Hart Council has published a new report recommending that its own SANG land should not be used to enable brownfield development. This effectively renders the council’s SANG useless and calls into question the council’s ability to fund the repayments on the loan it has taken out to buy the SANG.
The document is sponsored by Community Campaign Hart (CCH) Deputy Leader, James Radley and not the portfolio holder for Planning, Lib Dem Graham Cockarill. This indicates that CCH is pulling the strings on important planning matters. The Hart SANG plan will be discussed at Cabinet tomorrow.
Hart SANG plan
Hart has bought its own SANG land at Bramshot Farm which lies between Ancells Farm and the link road between Hartland Village and the M3. The site has capacity to support 1,745 new houses. The new report proposes that no SANG land is allocated to the sites set out below unless signed off by both the Services Portfolio Holder (James Radley) and the chair of the Planning Committee (Graham Cockarill).
Brownfield sites affected
The following brownfield sites will effectively be blocked from development by the Hart SANG plan:
- Bartley Wood, Hook, RG27, 9UP
- Bartley Point, Hook, RG27 9EX
- Cody Park, Farnborough, GU14 0LX
- Meadows Business Park, Blackwater, GU17 9AB
- Osborne Way, Hook, RG27 9HY
- Waterfront Business Park, Fleet, GU51 3OT
- Ancells Business Park, Fleet, GU51 2UJ (right next door to Bramshot Farm)
- Blackbushe Business Park, GU46 6GA
- Eversley Haulage Yard, RG27 0PZ
- Eversley Storage, RG27 0PY
- Finn’s Business Park, Crondall, GU10 5HP
- Fleet Business Park, Church Crookham, GU52 8BF
- Grove Farm Barn, Crookham Village, GU51 5RX
- Lodge Farm, North Warnborough, RG29 1HA
- Murrell Green Business Park, RG27 9GR
- Potters Industrial Park, Church Crookham, GU52 6EU
- Rawlings Depot, Hook, RG27 9HU
- Redfields Business Park, Church Crookham, GU52 0RD
- Optrex Business Park, Rotherwick, RG27 9AY
Essentially, development on every significant potential brownfield site other than Hartland Park and Sun Park (which already have SANG earmarked), will be hindered by this new proposal.
This new proposal runs contrary to the Vision outlined in the draft Local Plan which says:
The priority will have been given to the effective use of previously developed land (‘brownfield land’) so that ‘greenfield’ development will have been limited,
It also runs contrary to paras 105 and 107:
Our preference is still to deliver as much of our New Homes Left to Plan as possible on previously developed land.
many new homes will be built on brownfield sites (where possible and if they are viable)
Their new approach also goes against policy MG2 that says:
Policy MG2: Previously Developed Land
The Council will encourage the effective use of land by reusing land that has been previously developed (brownfield land), provided that it is not of high environmental value.
Financial impact of Hart SANG plan
However, all the large, controversial green field developments are being proposed with their own SANG. This includes Murrell Green, Winchfield, Pale Lane (Elvetham Chase), Rye Common and Grove Farm (Netherhouse Copse).
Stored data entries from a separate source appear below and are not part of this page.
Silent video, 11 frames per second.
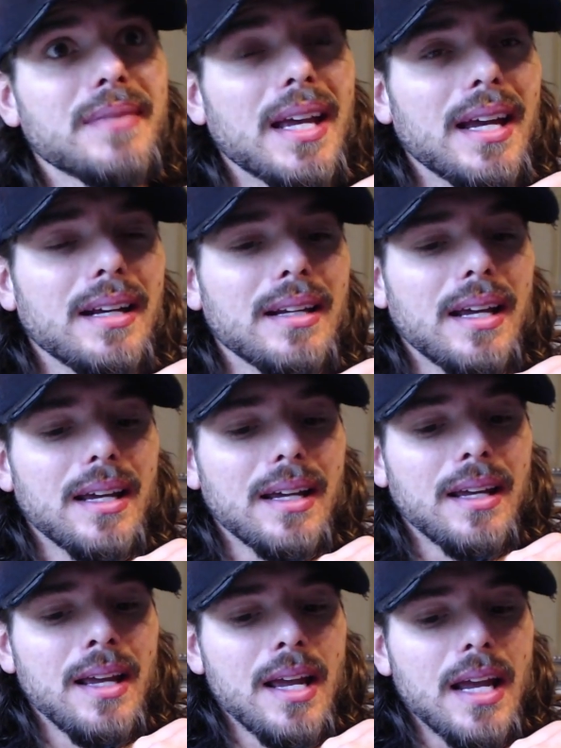And
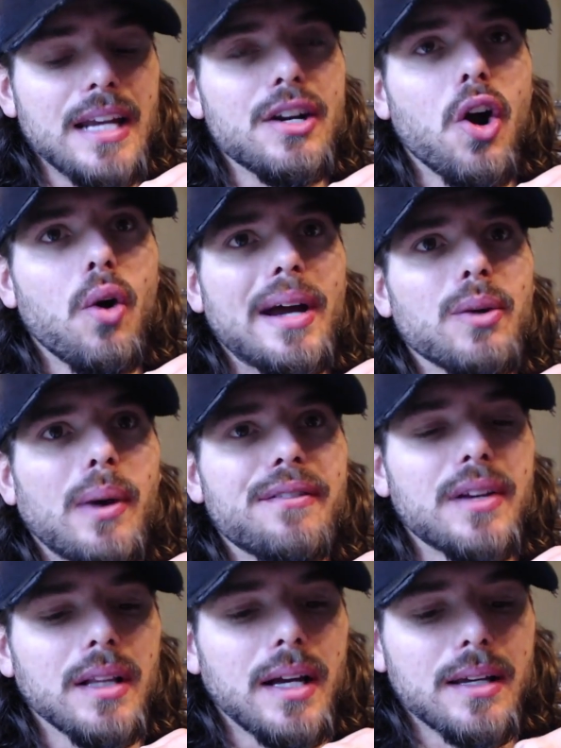in no way do I
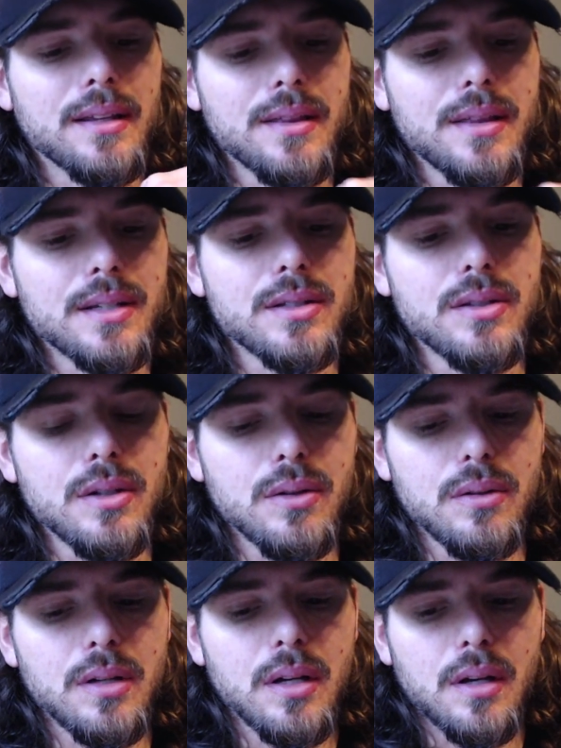feel like this
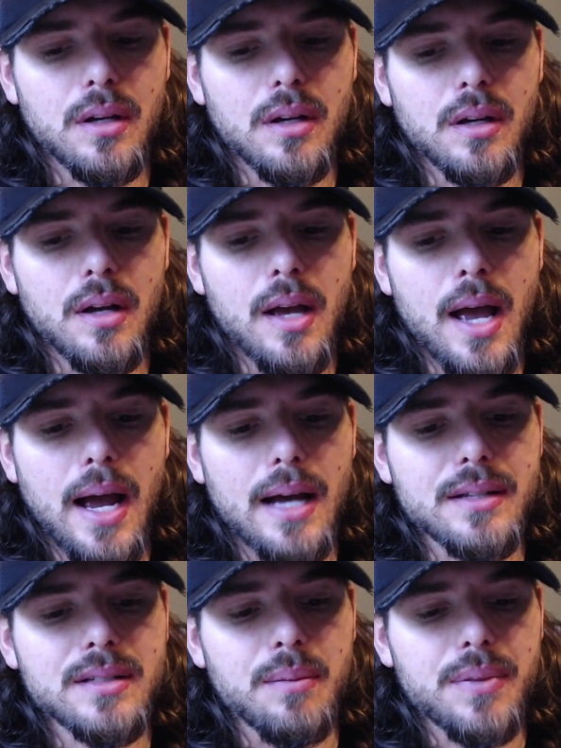dude
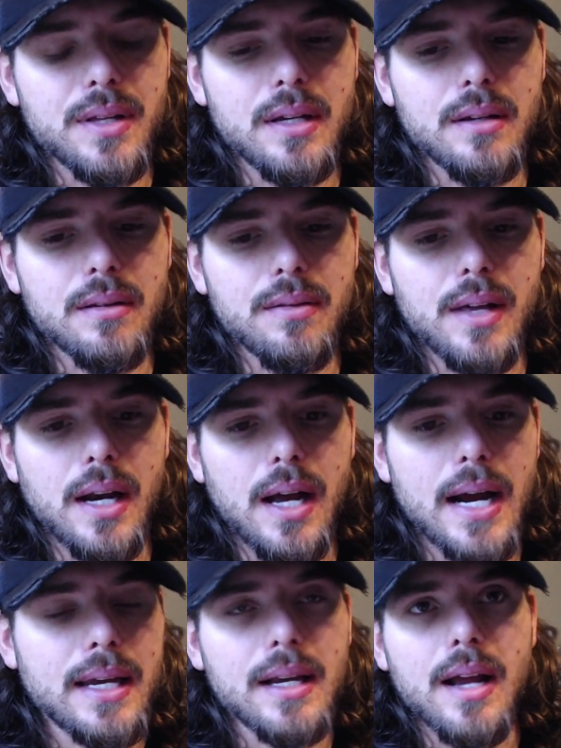has something that
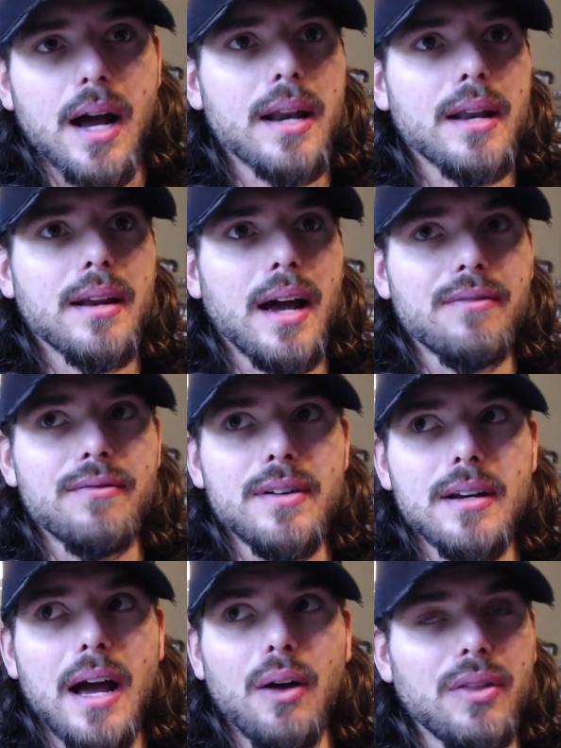
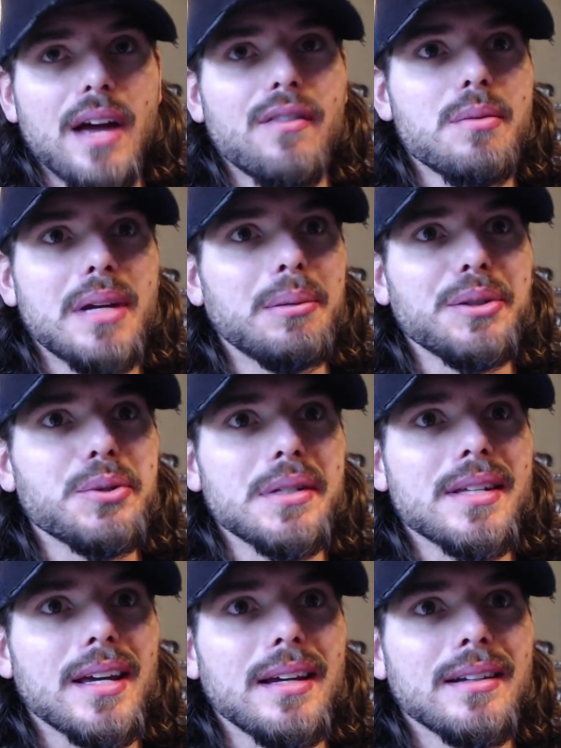I'll never be able to
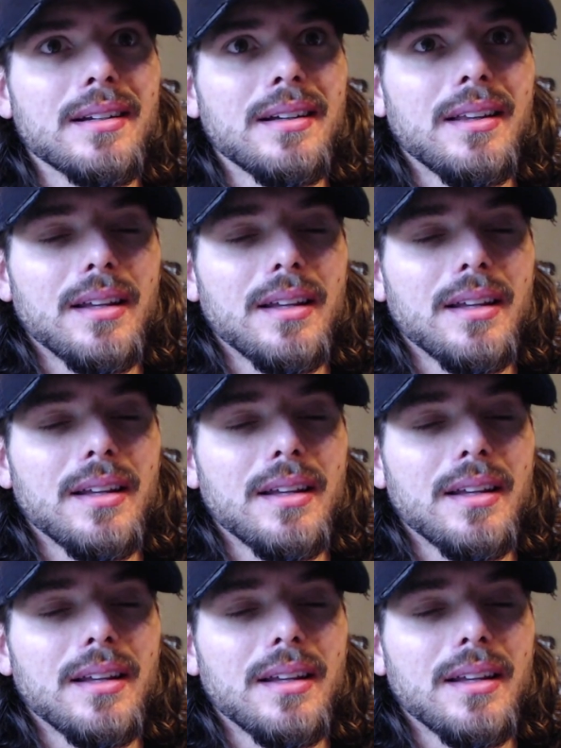attain.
Most of these sites are probably outside the 5km catchment area of this SANG anyway or closer to Crookham Park SANG. Of course, the new Government consultation has reduced Hart’s housing target by ~4,000 houses compared to the draft Local Plan. If this new target (plus a few extra to help out Surrey Heath) was adopted, our remaining housing target could be more than met by Sun Park and Hartland Park alone.
So, if the main brownfield sites are excluded from using the council SANG, the other brownfield sites have their own SANG and the major greenfield sites are not needed, or have their own SANG, we have to ask what it will be used for.
Apparently, the council is about to sign an agreement with Rushmoor to use the SANG to support the delivery of approximately 1,500 new homes in Rushmoor. However, the latest Government housing target consultation has reduced Rushmoor’s allocation by ~3,000 dwellings and Surrey Heath’s by 630 houses. This calls into question whether Rushmoor will need this SANG at all.
The council is strapped for cash, and has borrowed £5.3m to fund the purchase of this SANG. It must payback this loan in instalments up to 2023/24:
These new developments call into question the immediate demand for this SANG, and of course, Hart’s ability to repay the loan.
It is a scandal that Hart is using its powers to obstruct brownfield development. The major greenfield developments come with their own SANG, and probably aren’t required anyway. Rushmoor and Surrey Heath’s housing targets will probably be reduced. This calls into question the financial sustainability of the council’s purchase of this SANG land.